Excessive heat generated	Ensure that the running buffer has high buffering capacity, circulate/replenish the buffer during a long run (>2 hr), and cool the gel apparatus when appropriate. Lower the voltage, or set the current or power constant.
Sample visualization
Stain binding to sample	Consider post-electrophoresis staining when using a large fluorescent stain, as the binding of the stain to the nucleic acids may shift sample mobilities during electrophoresis.

5. Incorrect quantitation data

Possible causes	Recommendations
Sample preparation
Incorrect ladder	Make sure to use a ladder specifically designed for gel quantitation. This type of ladder contains fragments of known quantity for each band.
Different loading dyes used for sample and ladder	Use the same loading dye for both the sample and the ladder to obtain reliable quantitation data
Sample visualization
Incorrect band of the ladder chosen	Compare the sample band of interest with a similarly sized reference band of a quantitative ladder for improved accuracy.
Improper intensity measurement	For more precise intensity measurements, subtract the gel background from the measured value of the band of interest. Use the built-in quantitation software of a gel imager, if available.
Uneven staining	Ensure that the fluorescent stain is mixed well throughout the gel or the staining solution. Make sure that the gel is immersed completely in the staining solution. Allow longer staining times with thick or high-percentage gels for fluorescent stains to penetrate. Alternatively, consider stains with faster penetration properties. For denaturing gels, wash the gel to remove denaturants that quench fluorescent stains. Alternatively, consider a stain that is resistant to quenching by common denaturants.

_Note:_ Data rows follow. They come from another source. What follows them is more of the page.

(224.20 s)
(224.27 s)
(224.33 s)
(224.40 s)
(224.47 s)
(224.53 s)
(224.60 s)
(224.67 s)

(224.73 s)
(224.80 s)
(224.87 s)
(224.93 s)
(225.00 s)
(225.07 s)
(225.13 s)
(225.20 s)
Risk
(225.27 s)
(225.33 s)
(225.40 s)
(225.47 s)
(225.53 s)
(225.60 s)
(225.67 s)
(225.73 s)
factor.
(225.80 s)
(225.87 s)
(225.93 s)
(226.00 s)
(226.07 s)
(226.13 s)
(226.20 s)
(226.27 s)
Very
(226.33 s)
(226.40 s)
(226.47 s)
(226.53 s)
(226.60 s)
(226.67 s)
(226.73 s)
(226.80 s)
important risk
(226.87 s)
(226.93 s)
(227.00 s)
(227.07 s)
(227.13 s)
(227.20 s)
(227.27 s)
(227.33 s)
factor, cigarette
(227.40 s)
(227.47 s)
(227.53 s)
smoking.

6. Other gel electrophoresis issues

a. Sample remains in the gel well

Possible causes	Recommendations
Sample preparation
Overloaded sample	Use no more than necessary amount of samples in gel electrophoresis; 0.1–0.2 μg of sample per millimeter of a gel well’s width is generally sufficient. Overloaded samples may remain in the well.
Protein and cell debris in the sample	Protein and cell debris binding to nucleic acids may retard sample migration. Remove the contaminants by purifying the sample, or dissociate/denature them by preparing the sample in a loading dye with SDS and heating it before loading.
Gel run
No power	Check that the power supply is on/functional and connected to the electrophoresis chamber. Check that bubbles rise from the submerged electrodes in the electrophoresis chamber when electrophoresis begins (indicating gas production at the electrodes as the current flows).
Incorrect running buffer	Ensure that the running buffer and gel preparation buffer are compatible, prepared correctly, and conductive.

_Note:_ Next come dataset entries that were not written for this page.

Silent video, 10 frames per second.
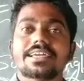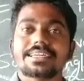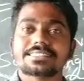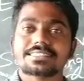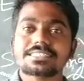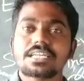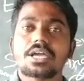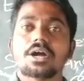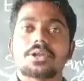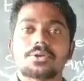earth
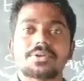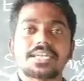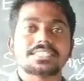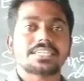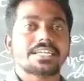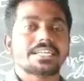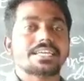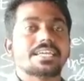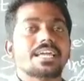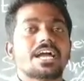
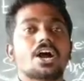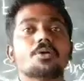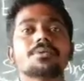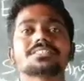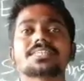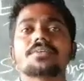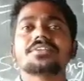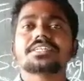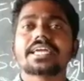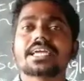rotation. How much time will
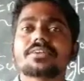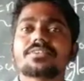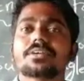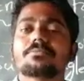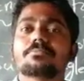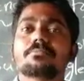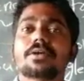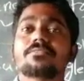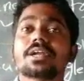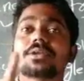take by
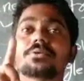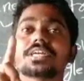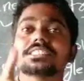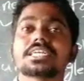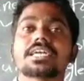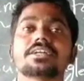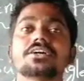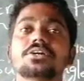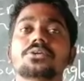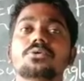one rotation?
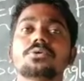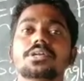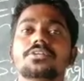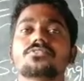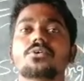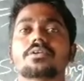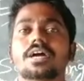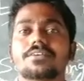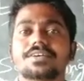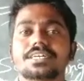24
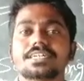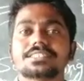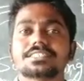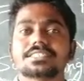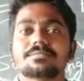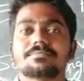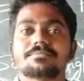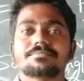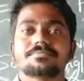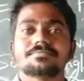hours.
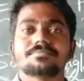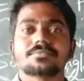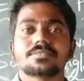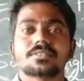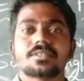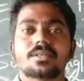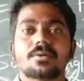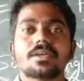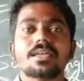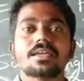
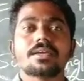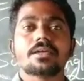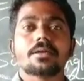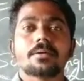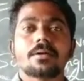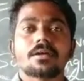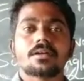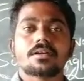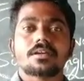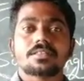Okay.
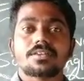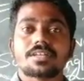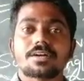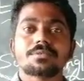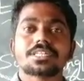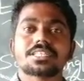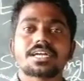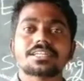That will come in the third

b. Sequence mutations after electrophoresis

Possible causes	Recommendations
Sample visualization
Radiation damage	As much as possible, minimize exposure of DNA to UV light. Use UV light of a longer wavelength (e.g., 360 nm) instead of a shorter wavelength (e.g., 254–312 nm) to visualize nucleic acids in gels. Alternatively, use stains with less damaging, long excitation wavelengths to visualize the DNA. Consider epi-illumination instead of transillumination during visualization.

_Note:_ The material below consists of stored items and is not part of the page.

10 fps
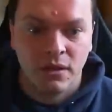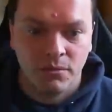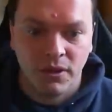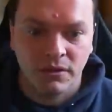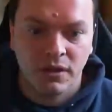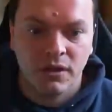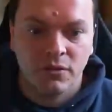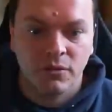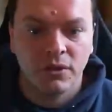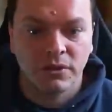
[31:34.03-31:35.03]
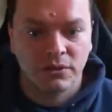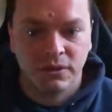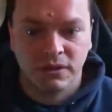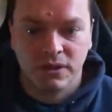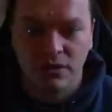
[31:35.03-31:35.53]
But what you want to
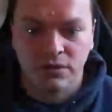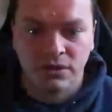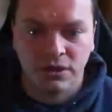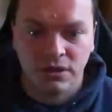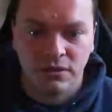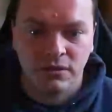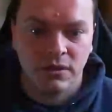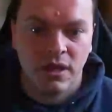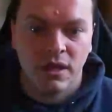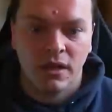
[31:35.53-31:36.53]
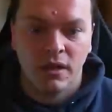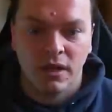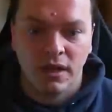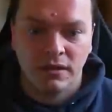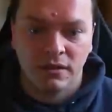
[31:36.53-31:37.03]
ask the user to do
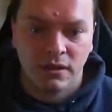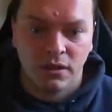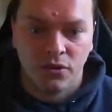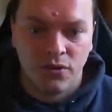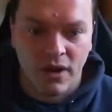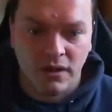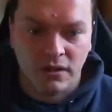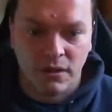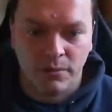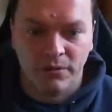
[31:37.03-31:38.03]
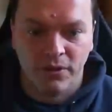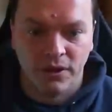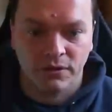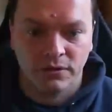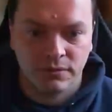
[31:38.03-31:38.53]
is create dump
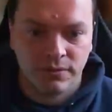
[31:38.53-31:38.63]
file.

c. Sample floats after loading

Possible causes	Recommendations
Sample preparation
Incorrect loading buffer	Ensure that the loading buffer contains a density ingredient so that samples sink into the wells.
Sample in incompatible solution	Purify the sample, or resuspend nucleic acids in nuclease-free water after precipitation. Carryover ethanol or extraction solvents may prevent samples from sinking into the wells.

d. Speckles in the gel

Possible causes	Recommendations
Sample visualization
Fluorescing contaminants	Dust and/or certain microorganisms in the gel may fluoresce and produce speckles. Use molecular biology–grade reagents and clean, dedicated labware to prepare gels.